**Description of the task:**
Begin at the line where "[00:27:34.42]" appears and reproduce exactly every line through the end of the data below, both included, skipping pictures.

**Stored items:**
——————————
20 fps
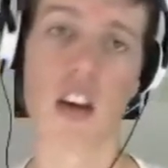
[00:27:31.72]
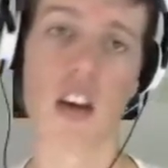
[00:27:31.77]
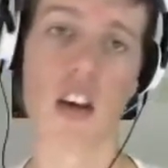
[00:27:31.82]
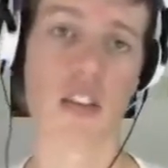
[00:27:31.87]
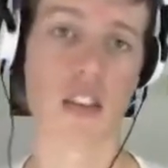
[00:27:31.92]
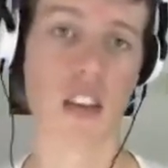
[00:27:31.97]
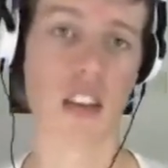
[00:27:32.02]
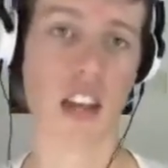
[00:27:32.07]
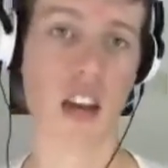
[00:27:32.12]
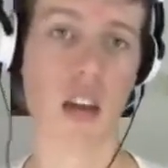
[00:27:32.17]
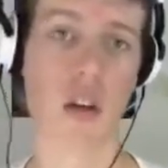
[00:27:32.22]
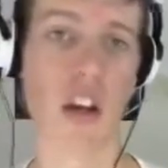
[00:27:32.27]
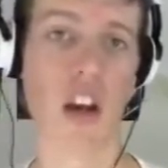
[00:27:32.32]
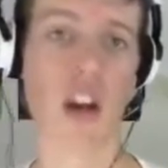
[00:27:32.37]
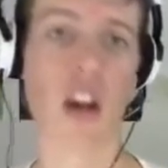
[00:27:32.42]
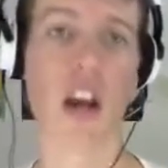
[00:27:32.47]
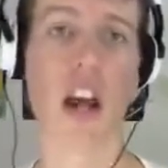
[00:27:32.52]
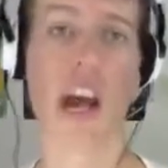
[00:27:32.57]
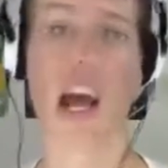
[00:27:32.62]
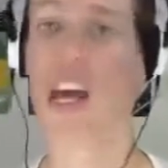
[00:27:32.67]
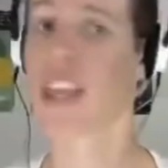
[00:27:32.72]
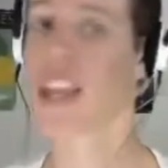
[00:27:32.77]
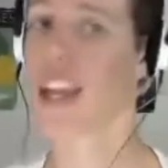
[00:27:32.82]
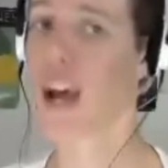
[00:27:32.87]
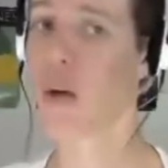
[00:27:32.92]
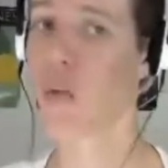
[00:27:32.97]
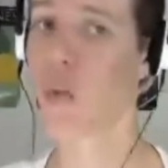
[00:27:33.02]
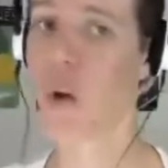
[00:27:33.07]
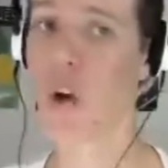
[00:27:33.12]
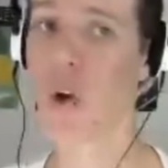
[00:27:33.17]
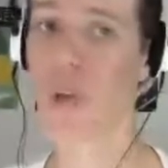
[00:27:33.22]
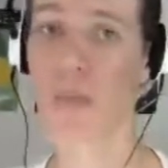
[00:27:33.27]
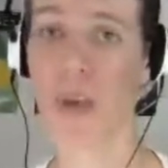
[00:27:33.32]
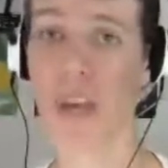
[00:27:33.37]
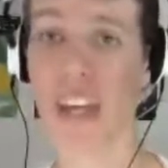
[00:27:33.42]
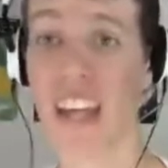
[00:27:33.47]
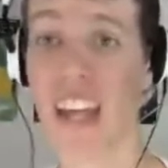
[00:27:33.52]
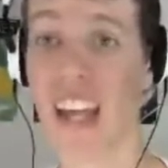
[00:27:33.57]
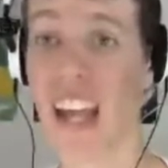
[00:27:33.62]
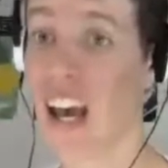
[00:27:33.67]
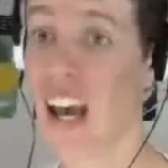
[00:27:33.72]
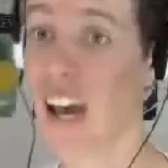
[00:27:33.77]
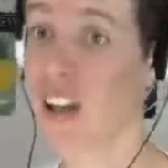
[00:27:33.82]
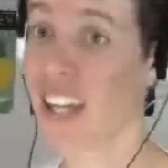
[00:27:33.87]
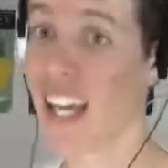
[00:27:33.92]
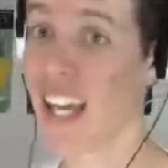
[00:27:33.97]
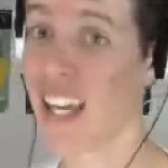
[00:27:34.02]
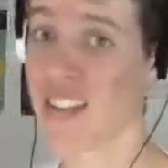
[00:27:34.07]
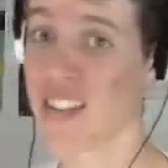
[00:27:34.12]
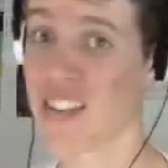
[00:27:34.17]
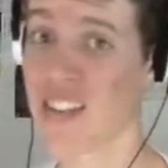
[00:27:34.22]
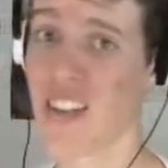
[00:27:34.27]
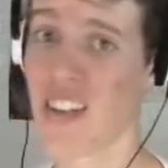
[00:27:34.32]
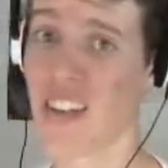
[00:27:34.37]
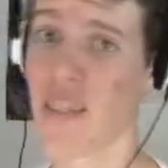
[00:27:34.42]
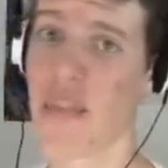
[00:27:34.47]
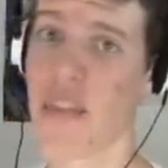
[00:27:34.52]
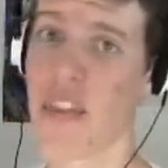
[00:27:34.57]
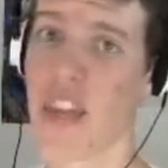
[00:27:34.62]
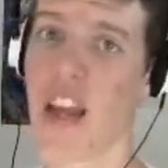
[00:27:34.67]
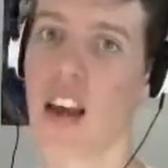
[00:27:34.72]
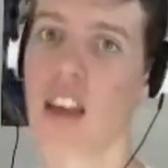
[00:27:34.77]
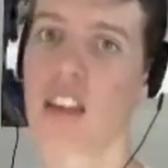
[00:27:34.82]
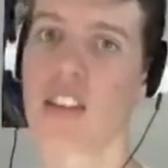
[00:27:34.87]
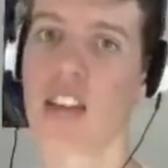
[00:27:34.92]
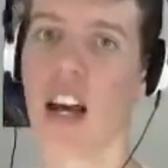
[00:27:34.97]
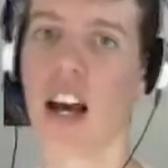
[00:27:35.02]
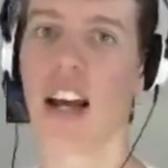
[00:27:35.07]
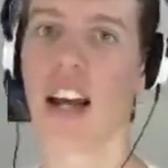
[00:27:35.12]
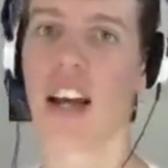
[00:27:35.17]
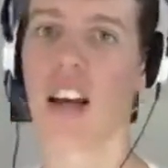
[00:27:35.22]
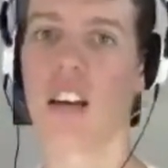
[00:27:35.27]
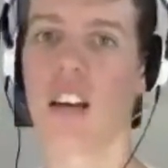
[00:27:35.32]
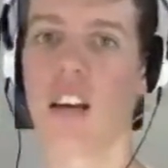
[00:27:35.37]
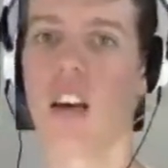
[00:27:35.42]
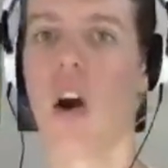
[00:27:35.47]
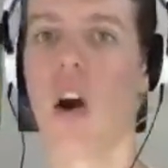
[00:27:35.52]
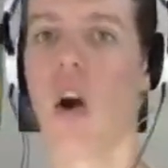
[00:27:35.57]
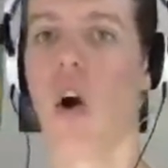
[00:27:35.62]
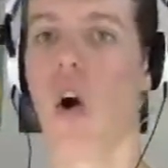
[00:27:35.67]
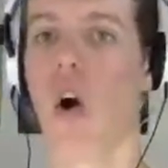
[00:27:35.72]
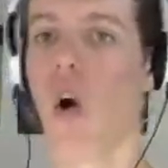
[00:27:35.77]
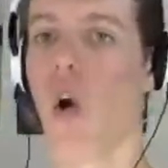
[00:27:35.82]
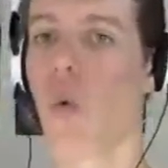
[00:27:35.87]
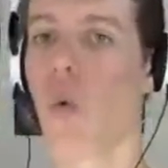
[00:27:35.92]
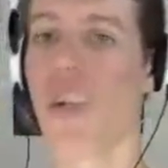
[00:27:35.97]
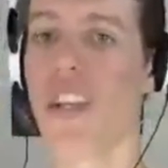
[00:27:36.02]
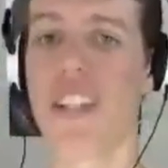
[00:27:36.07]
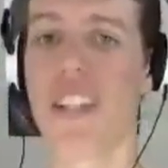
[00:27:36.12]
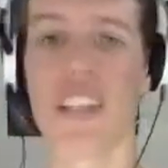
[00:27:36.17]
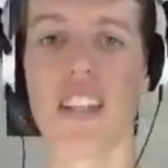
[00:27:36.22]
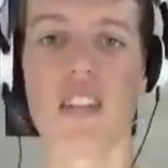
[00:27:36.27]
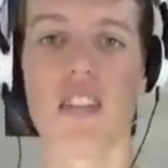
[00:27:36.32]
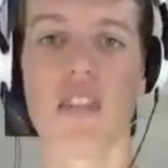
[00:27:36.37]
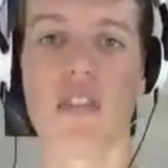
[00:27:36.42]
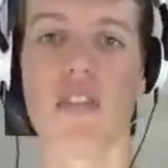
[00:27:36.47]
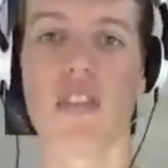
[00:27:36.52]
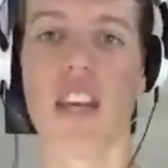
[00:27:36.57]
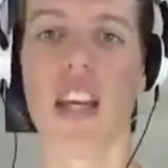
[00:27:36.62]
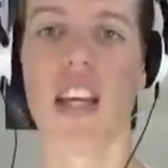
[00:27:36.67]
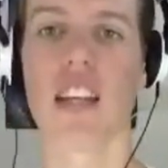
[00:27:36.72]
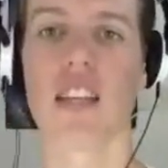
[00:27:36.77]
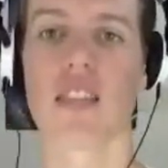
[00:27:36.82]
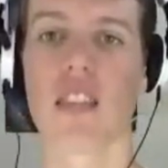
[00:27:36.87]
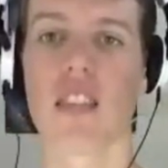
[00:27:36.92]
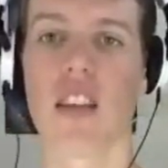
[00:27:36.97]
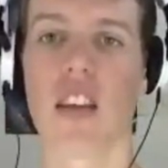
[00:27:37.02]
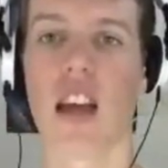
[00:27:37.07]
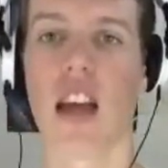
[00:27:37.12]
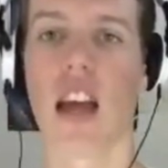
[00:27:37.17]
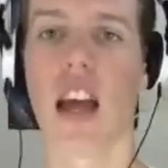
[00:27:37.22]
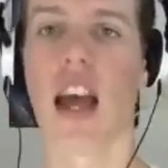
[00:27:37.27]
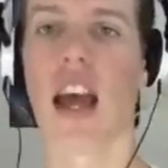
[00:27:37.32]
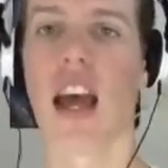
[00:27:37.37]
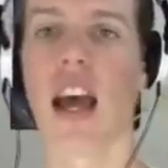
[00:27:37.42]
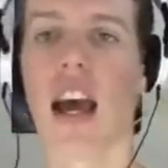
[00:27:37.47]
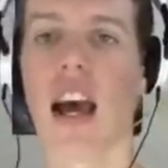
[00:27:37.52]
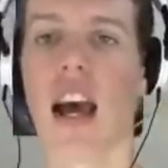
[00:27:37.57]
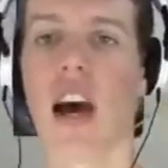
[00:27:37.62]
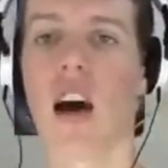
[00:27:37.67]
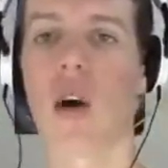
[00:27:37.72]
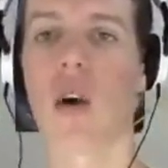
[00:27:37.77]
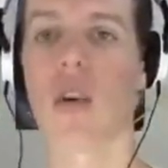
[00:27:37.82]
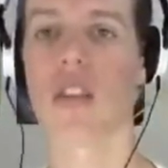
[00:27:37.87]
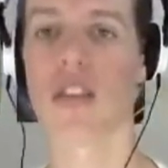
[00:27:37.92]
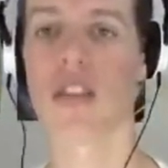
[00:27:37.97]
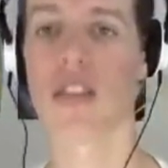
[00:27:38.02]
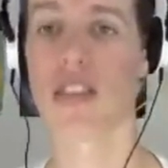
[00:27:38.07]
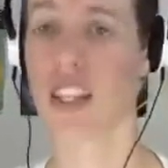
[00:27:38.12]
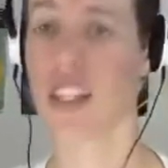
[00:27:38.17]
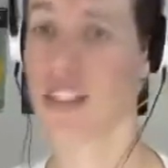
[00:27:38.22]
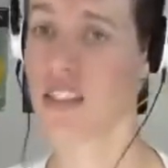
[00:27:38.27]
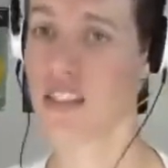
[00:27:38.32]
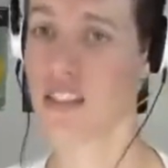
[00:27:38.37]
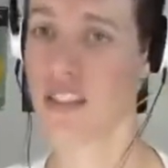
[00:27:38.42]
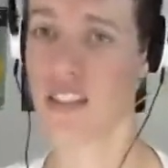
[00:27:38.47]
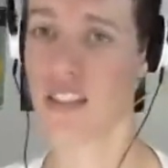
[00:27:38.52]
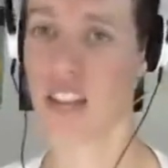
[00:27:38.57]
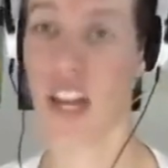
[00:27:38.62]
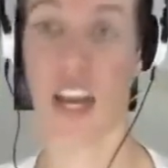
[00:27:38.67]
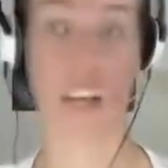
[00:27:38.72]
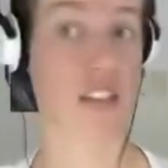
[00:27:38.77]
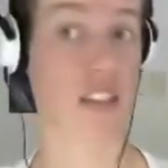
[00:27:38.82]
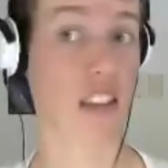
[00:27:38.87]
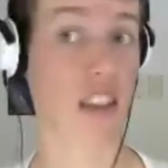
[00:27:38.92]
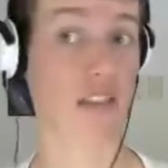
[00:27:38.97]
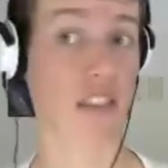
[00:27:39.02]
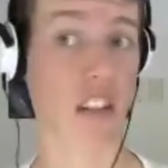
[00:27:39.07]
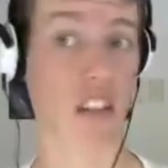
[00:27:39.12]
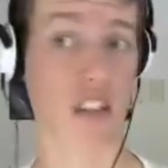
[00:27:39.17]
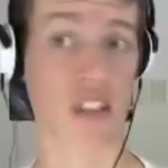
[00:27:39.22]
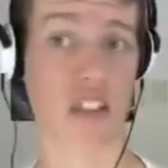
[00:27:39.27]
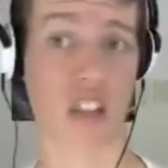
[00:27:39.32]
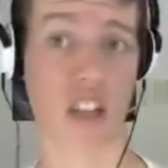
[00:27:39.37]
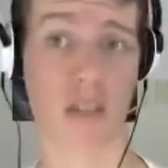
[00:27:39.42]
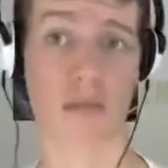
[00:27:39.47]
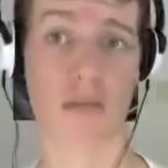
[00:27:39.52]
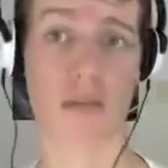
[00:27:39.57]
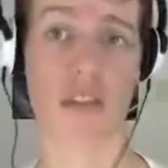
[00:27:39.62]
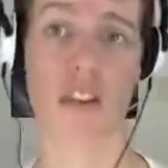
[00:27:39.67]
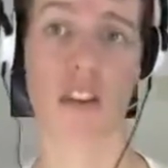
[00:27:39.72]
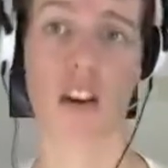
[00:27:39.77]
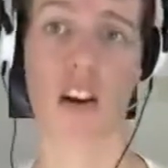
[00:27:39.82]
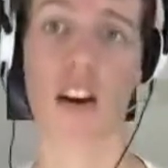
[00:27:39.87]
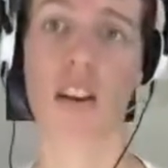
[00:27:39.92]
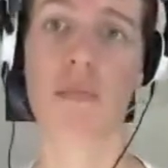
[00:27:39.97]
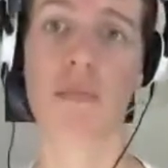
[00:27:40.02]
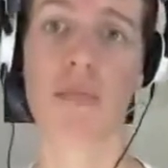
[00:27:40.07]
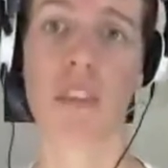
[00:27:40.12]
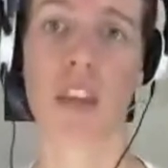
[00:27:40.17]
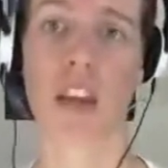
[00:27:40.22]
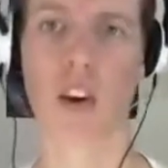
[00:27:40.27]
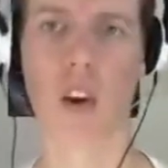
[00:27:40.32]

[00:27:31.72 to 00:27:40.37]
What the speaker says: So there we go. That will be our next target. We did defeat our 7th gym, sorry.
——————————
**Solution to the exercise:**
[00:27:34.42]
[00:27:34.47]
[00:27:34.52]
[00:27:34.57]
[00:27:34.62]
[00:27:34.67]
[00:27:34.72]
[00:27:34.77]
[00:27:34.82]
[00:27:34.87]
[00:27:34.92]
[00:27:34.97]
[00:27:35.02]
[00:27:35.07]
[00:27:35.12]
[00:27:35.17]
[00:27:35.22]
[00:27:35.27]
[00:27:35.32]
[00:27:35.37]
[00:27:35.42]
[00:27:35.47]
[00:27:35.52]
[00:27:35.57]
[00:27:35.62]
[00:27:35.67]
[00:27:35.72]
[00:27:35.77]
[00:27:35.82]
[00:27:35.87]
[00:27:35.92]
[00:27:35.97]
[00:27:36.02]
[00:27:36.07]
[00:27:36.12]
[00:27:36.17]
[00:27:36.22]
[00:27:36.27]
[00:27:36.32]
[00:27:36.37]
[00:27:36.42]
[00:27:36.47]
[00:27:36.52]
[00:27:36.57]
[00:27:36.62]
[00:27:36.67]
[00:27:36.72]
[00:27:36.77]
[00:27:36.82]
[00:27:36.87]
[00:27:36.92]
[00:27:36.97]
[00:27:37.02]
[00:27:37.07]
[00:27:37.12]
[00:27:37.17]
[00:27:37.22]
[00:27:37.27]
[00:27:37.32]
[00:27:37.37]
[00:27:37.42]
[00:27:37.47]
[00:27:37.52]
[00:27:37.57]
[00:27:37.62]
[00:27:37.67]
[00:27:37.72]
[00:27:37.77]
[00:27:37.82]
[00:27:37.87]
[00:27:37.92]
[00:27:37.97]
[00:27:38.02]
[00:27:38.07]
[00:27:38.12]
[00:27:38.17]
[00:27:38.22]
[00:27:38.27]
[00:27:38.32]
[00:27:38.37]
[00:27:38.42]
[00:27:38.47]
[00:27:38.52]
[00:27:38.57]
[00:27:38.62]
[00:27:38.67]
[00:27:38.72]
[00:27:38.77]
[00:27:38.82]
[00:27:38.87]
[00:27:38.92]
[00:27:38.97]
[00:27:39.02]
[00:27:39.07]
[00:27:39.12]
[00:27:39.17]
[00:27:39.22]
[00:27:39.27]
[00:27:39.32]
[00:27:39.37]
[00:27:39.42]
[00:27:39.47]
[00:27:39.52]
[00:27:39.57]
[00:27:39.62]
[00:27:39.67]
[00:27:39.72]
[00:27:39.77]
[00:27:39.82]
[00:27:39.87]
[00:27:39.92]
[00:27:39.97]
[00:27:40.02]
[00:27:40.07]
[00:27:40.12]
[00:27:40.17]
[00:27:40.22]
[00:27:40.27]
[00:27:40.32]

[00:27:31.72 to 00:27:40.37]
What the speaker says: So there we go. That will be our next target. We did defeat our 7th gym, sorry.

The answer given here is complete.